Mais sa situation est paradoxale : là où elle peut agir, ses moyens d’action (règlements, directives ; jurisprudence de la Cour) sont beaucoup plus puissants que ceux des trois Organisations internationales précitées (conventions ouvertes à la ratification des Etats, certains mécanismes de contrôle). Cependant l’Union est bridée par les principes d’attribution et de subsidiarité, par la description de ses compétences11.

14. Sur quelle base l’Union peut-elle intervenir ? C’est actuellement en vertu du Traité sur l’Union Européenne (TUE) et du Traité sur le fonctionnement de l’Union Européenne (TFUE). Les buts comprennent la libre circulation des personnes, la promotion d’une « économie sociale de marché hautement compétitive, qui tend au plein emploi et au progrès social » (art. 3 § 3 TUE), la lutte contre l’exclusion sociale et les discriminations, l’égalité entre femmes et hommes (art. 3 TUE). Mais il s’agit de buts et non de compétences12. L’Union ne peut agir que si et dans la mesure où elle en a reçu la compétence (principe d’attribution, art. 5 § 1 TUE) ; elle doit respecter le principe de subsidiarité (art. 5 § 3 TUE). L’Union Européenne dispose de deux compétences « fortes » : pour la coordination des systèmes de sécurité sociale, élément essentiel pour la libre circulation (art. 48 TFUE) ; pour imposer l’égalité entre travailleuses et travailleurs, avec une application aux régimes professionnels de sécurité sociale (art. 157 TFUE). Pour agir en « politique sociale », sur les contenus des politiques et des systèmes, la compétence est partagée entre l’Union et les Etats (art. 4 § 2, b, TFUE), avec un rappel très clair du principe de subsidiarité : priorité aux Etats, d’ailleurs seuls compétents pour définir les éléments fondamentaux de leurs systèmes (art. 153 TFUE). Dans l’Europe des Vingt-sept, la répartition des actions est donc beaucoup plus complexe et l’Union Européenne ne dispose pas d’une compétence sociale générale13.

11 Pierre-Yves GREBER : Droit international et européen de la sécurité sociale, pp. 134 sv. – Bettina KAHIL-WOLFF / Pierre-Yves GREBER : Sécurité sociale, aspects de droit national, international et européen, pp. 223 sv. – Pierre RODIERE : Traité de droit social de l’Union européenne, pp. 25 sv. – Jean-Michel SERVAIS : Droit social de l’Union européenne, pp. 38 sv.

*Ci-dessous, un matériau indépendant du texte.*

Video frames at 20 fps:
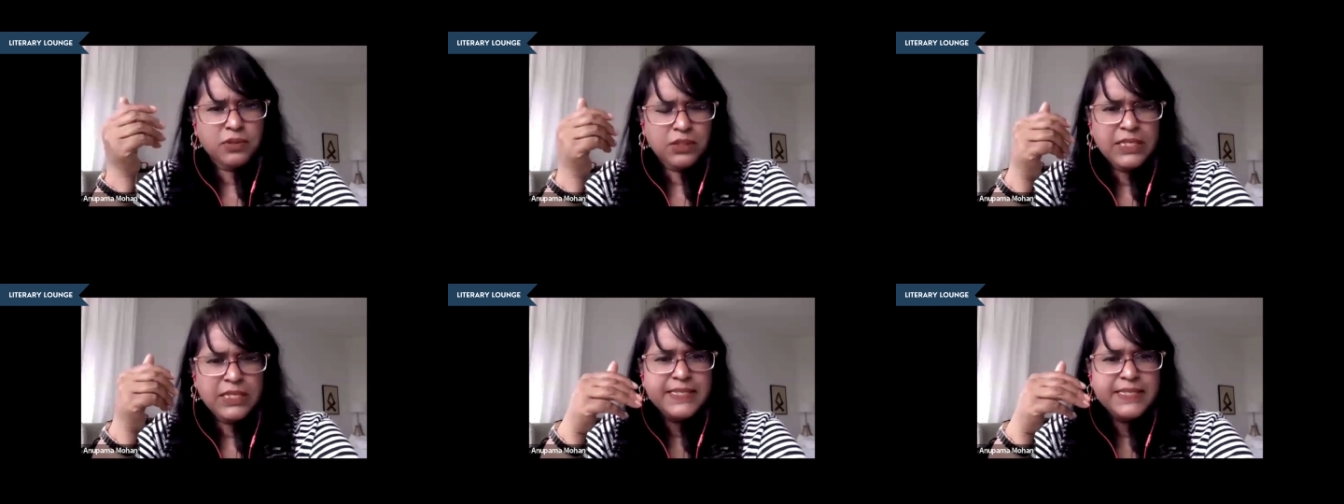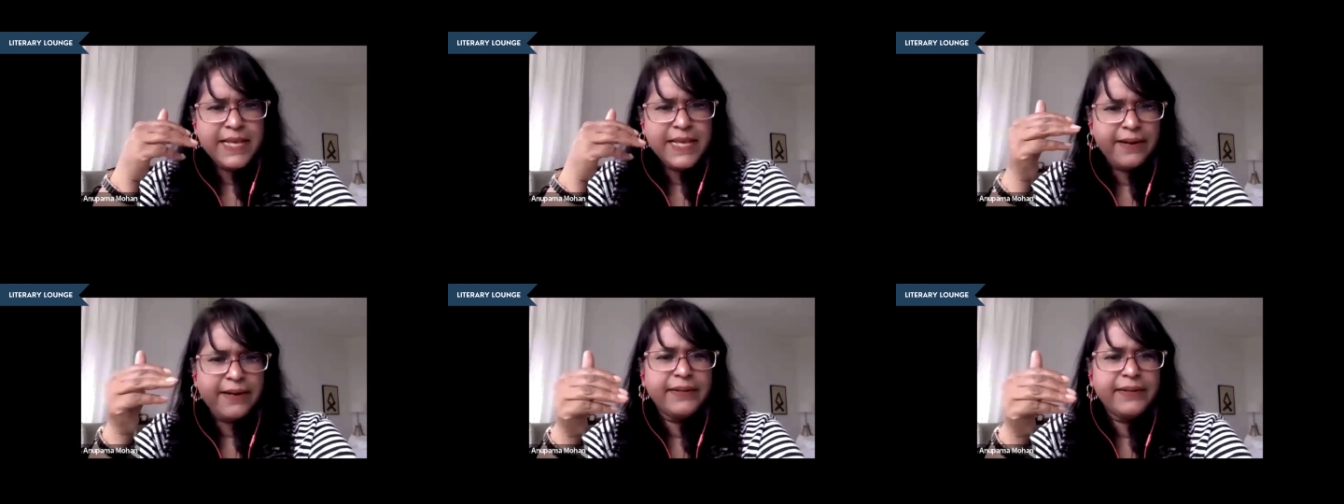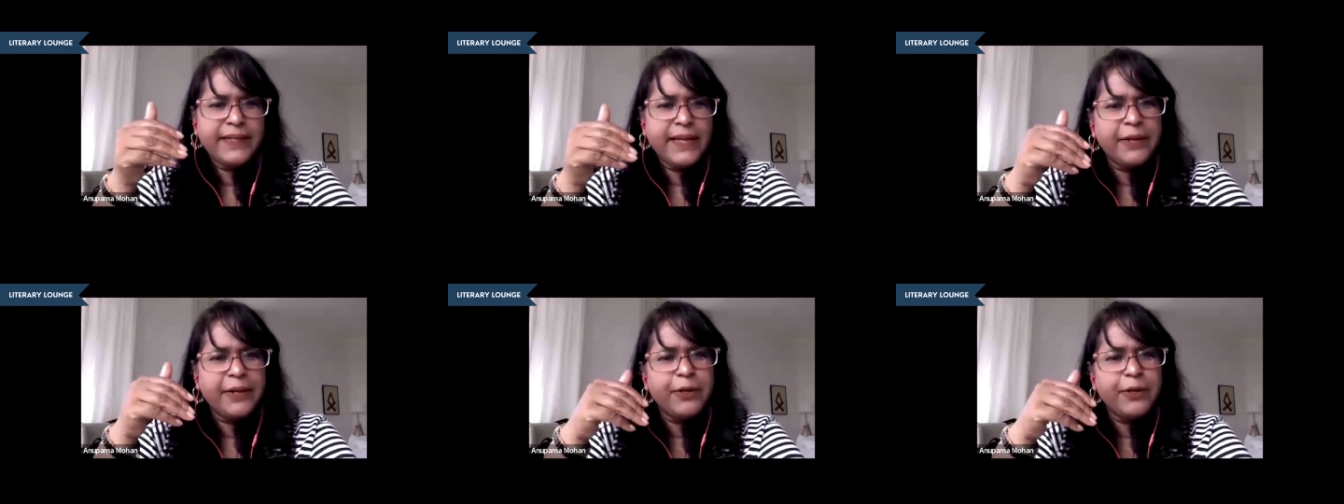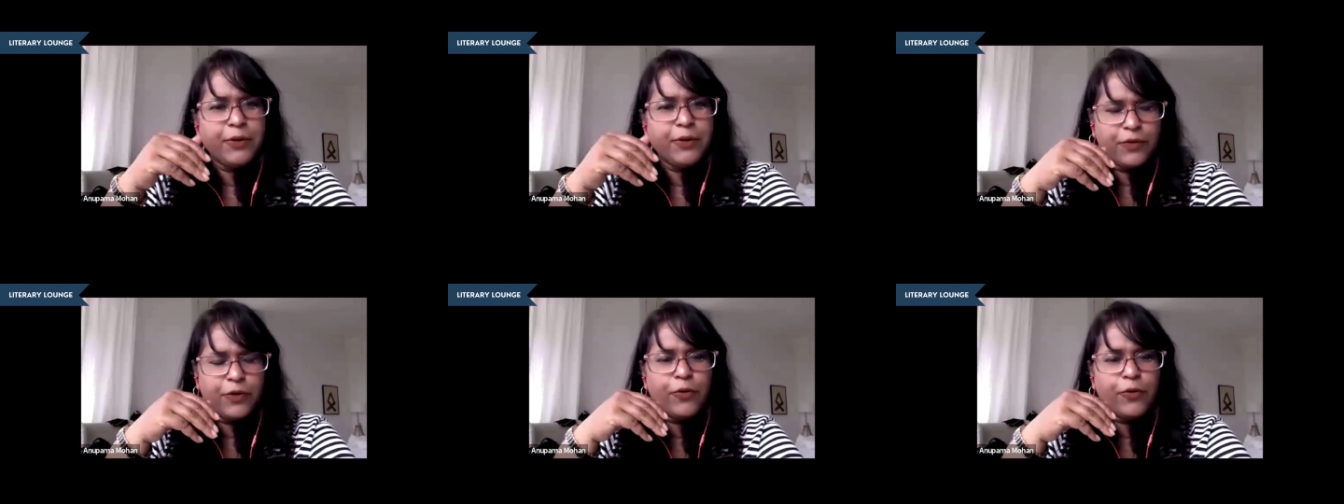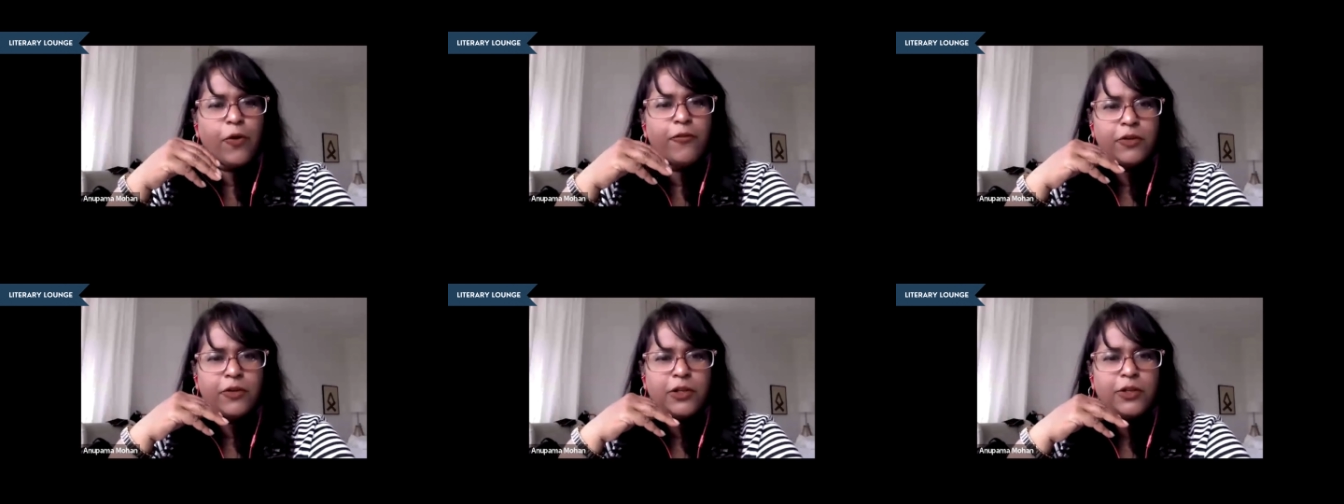is there at the ending of the
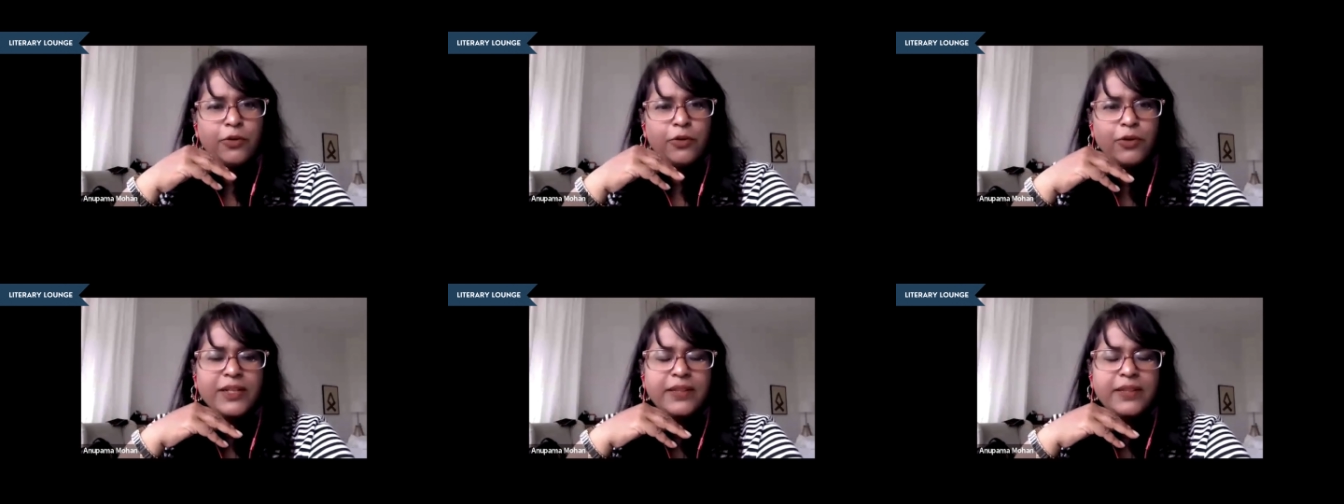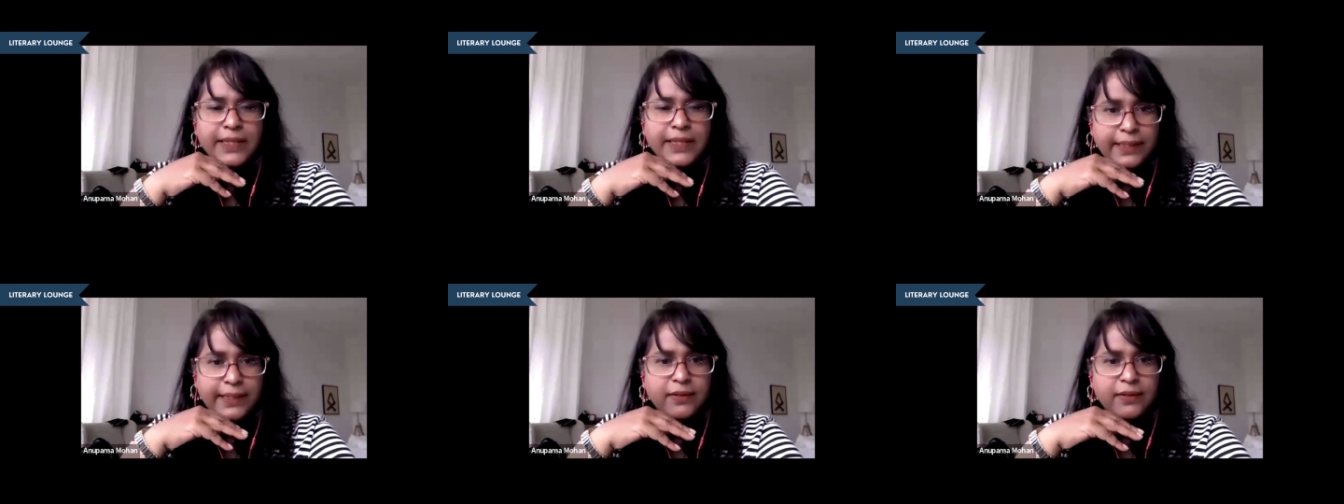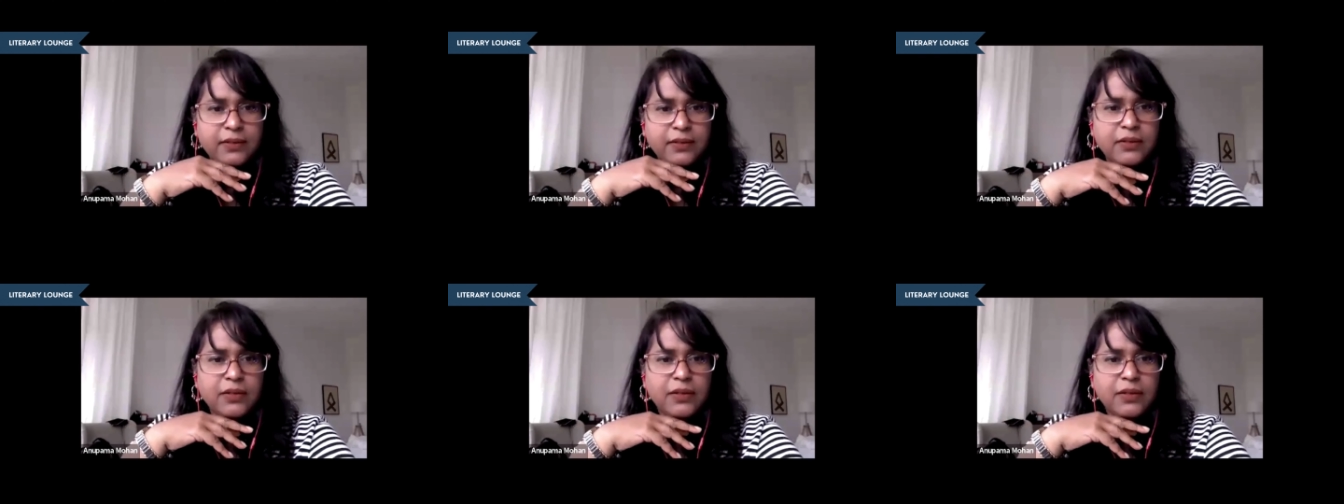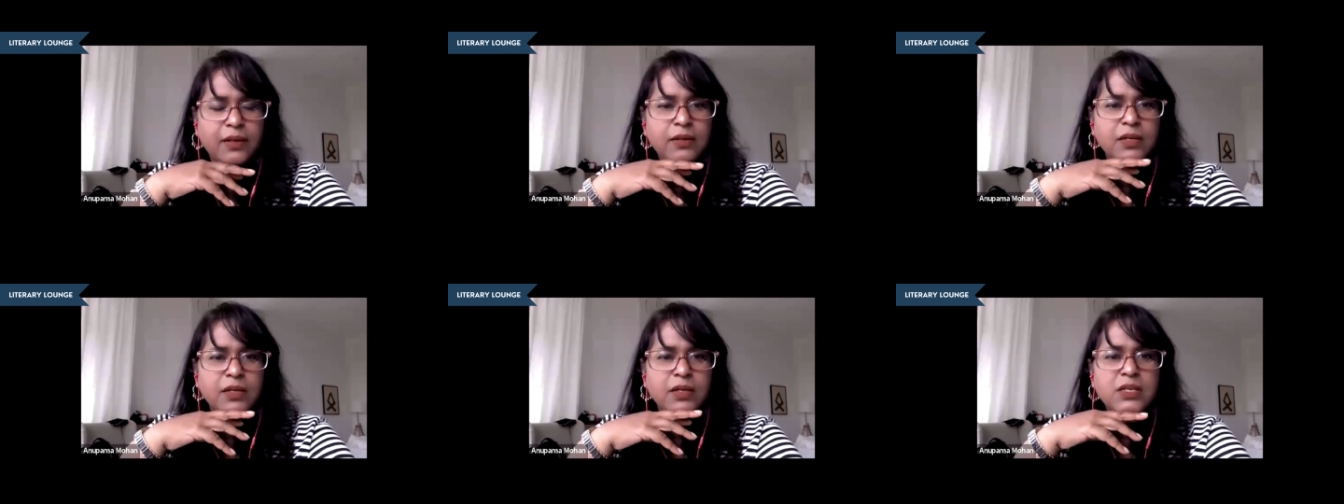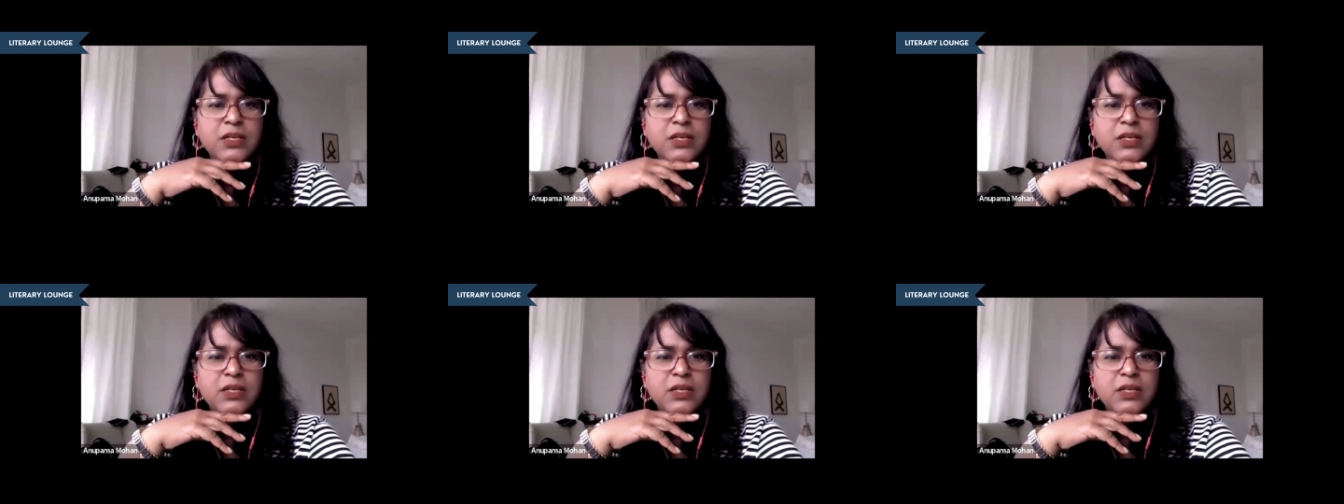novel you know i think you know?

12 En d’autres termes, à ce stade les acteurs ne sont pas encore définis : les institutions de l’Union Européenne, les Etats membres ? Tous ensemble ?

13 Voir la note 11.

15. Nonobstant ces limites, l’Union est leader dans deux domaines en sécurité sociale : l’égalité entre femmes et hommes, la coordination des systèmes. Elle a en outre développé un concept intéressant et utile, celui de la convergence14.

2.5 Première conclusion

16. Les développements précédants montrent que si l’on étudie le domaine de la sécurité sociale, il faut effectivement prendre en considération :

Les Nations Unies ;

L’Organisation internationale du Travail ;

Le Conseil de l’Europe ;

L’Union Européenne.

17. Les trois premières Organisations internationales disposent d’une compétence sociale générale ; l’UE bénéficie de certaines compétences définies dans le domaine social. Pourquoi cette différence, à première vue étonnante ? Elle s’explique par les moyens d’actions, les obligations : l’ONU, l’OIT et le Conseil de l’Europe peuvent au maximum adopter des instruments de type conventionnel, seuls les Etats qui les ont ratifiés sont liés sur le plan juridique et ils peuvent choisir de ratifier ou non ; l’UE a la capacité d’adopter des règlements (véritables lois européennes) et des directives (qui obligent les Etats à atteindre les buts fixés), le tout éclairé par la jurisprudence de la Cour. Ainsi, au moment d’attribuer une compétence à une Organisation internationale, les Etats sont enclins à lui accorder un champ large d’interventions possibles, ils verront en effet ultérieurement par quels instruments ils sont d’accord d’être liés. Au contraire, chaque compétence de l’Union est discutée très précisément.

18. L’ONU, l’OIT et le Conseil de l’Europe ont, en sécurité sociale, des activités qui se complètent judicieusement. L’Union a sa propre approche, mais qui n’est pas en contradiction avec les premières. Ainsi, le cadre institutionnel exposé est cohérent.